SVI Part IV: Tips and Tricks

The three SVI tutorials leading up to this one (Part I, Part II, & Part III) go through the various steps involved in using Pyro to do variational inference. Along the way we defined models and guides (i.e. variational distributions), setup variational objectives (in particular ELBOs), and constructed optimizers (pyro.optim). The effect of all this machinery is to cast Bayesian inference as a stochastic optimization problem.

This is all very useful, but in order to arrive at our ultimate goal—learning model parameters, inferring approximate posteriors, making predictions with the posterior predictive distribution, etc.—we need to successfully solve this optimization problem. Depending on the details of the particular problem—for example the dimensionality of the latent space, whether we have discrete latent variables, and so on—this can be easy or hard. In this tutorial we cover a few tips and tricks we expect to be generally useful for users doing variational inference in Pyro. ELBO not converging!? Running into NaNs!? Look below for possible solutions!

Pyro Forum

If you’re still having trouble with optimization after reading this tutorial, please don’t hesitate to ask a question on our forum!
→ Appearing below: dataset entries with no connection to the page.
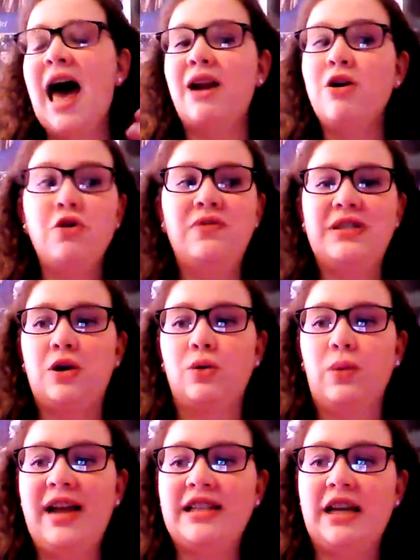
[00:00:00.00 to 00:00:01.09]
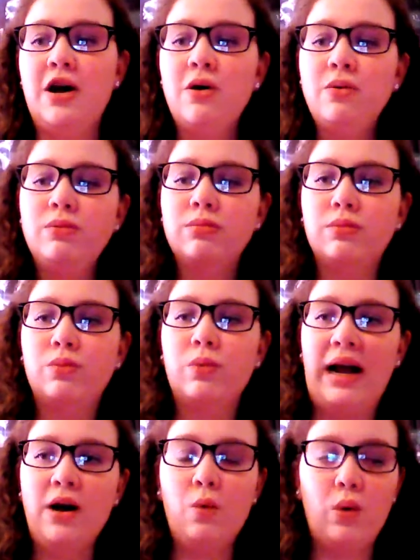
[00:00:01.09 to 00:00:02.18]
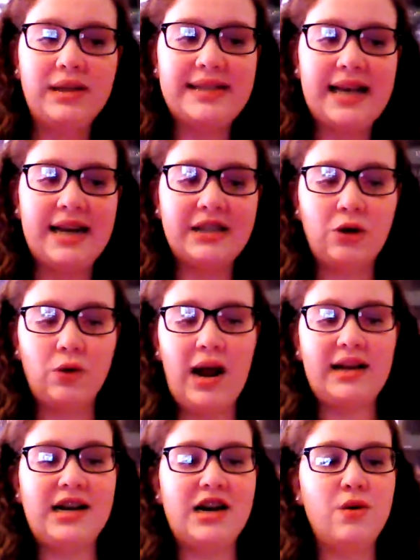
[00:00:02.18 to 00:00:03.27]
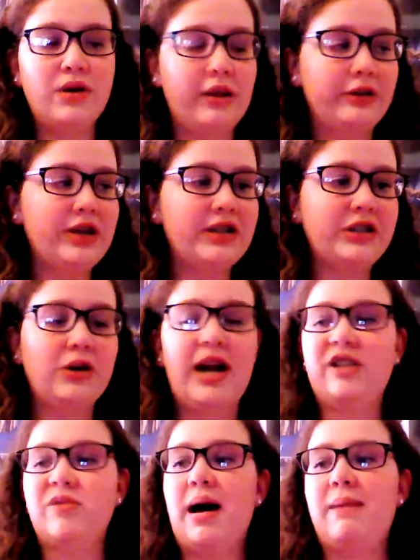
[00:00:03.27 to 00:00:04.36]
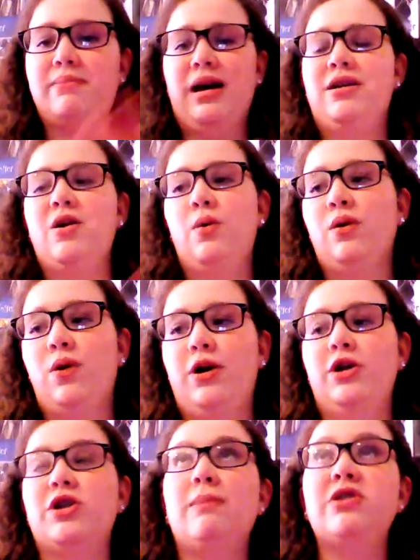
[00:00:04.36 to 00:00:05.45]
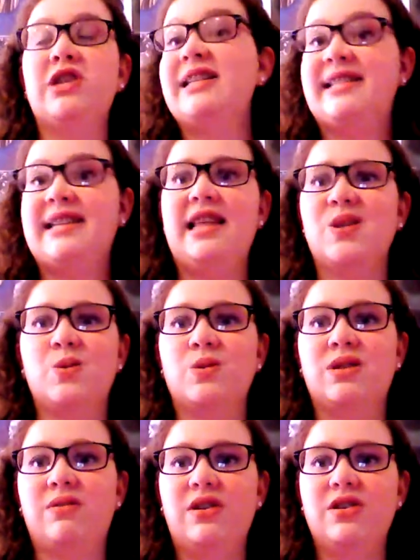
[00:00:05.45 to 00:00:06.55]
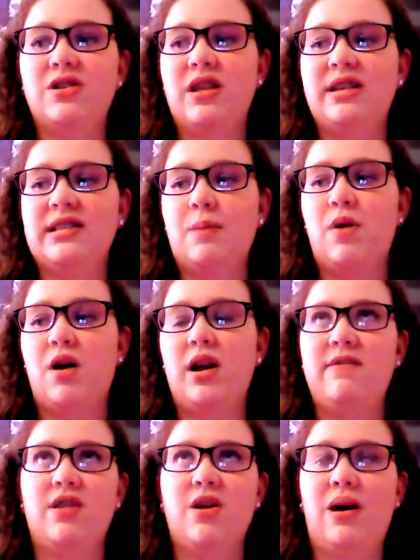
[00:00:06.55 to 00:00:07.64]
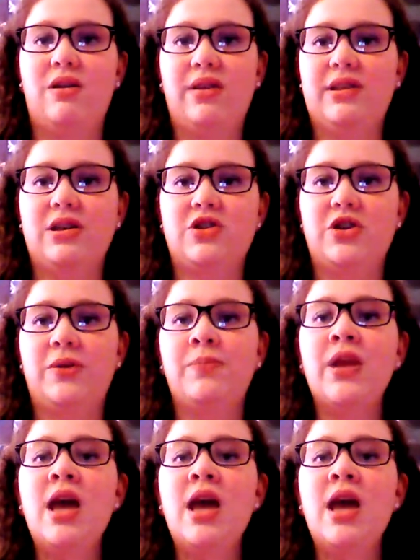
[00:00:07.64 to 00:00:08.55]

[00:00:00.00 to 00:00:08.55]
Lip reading: I don't know if it's correct. I know one set is correct, and I know another set's correct, but I don't know what order, so I'm just gonna say this was the first things I bought, even though I don't think that's true.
1. Start with a small learning rate

While large learning rates might be appropriate for some problems, it’s usually good practice to start with small learning rates like \(10^{-3}\) or \(10^{-4}\):

optimizer = pyro.optim.Adam({"lr": 0.001})

This is because ELBO gradients are stochastic, and potentially high variance, so large learning rates can quickly lead to regions of model/guide parameter space that are numerically unstable or otherwise undesirable.

You can try a larger learning rate once you have achieved stable ELBO optimization using a smaller learning rate. This is often a good idea because excessively small learning rates can lead to poor optimization. In particular small learning rates can lead to getting stuck in poor local optima of the ELBO.

2. Use Adam or ClippedAdam by default

Use Adam or ClippedAdam by default when doing Stochastic Variational Inference. Note that ClippedAdam is just a convenient extension of Adam that provides built-in support for learning rate decay and gradient clipping.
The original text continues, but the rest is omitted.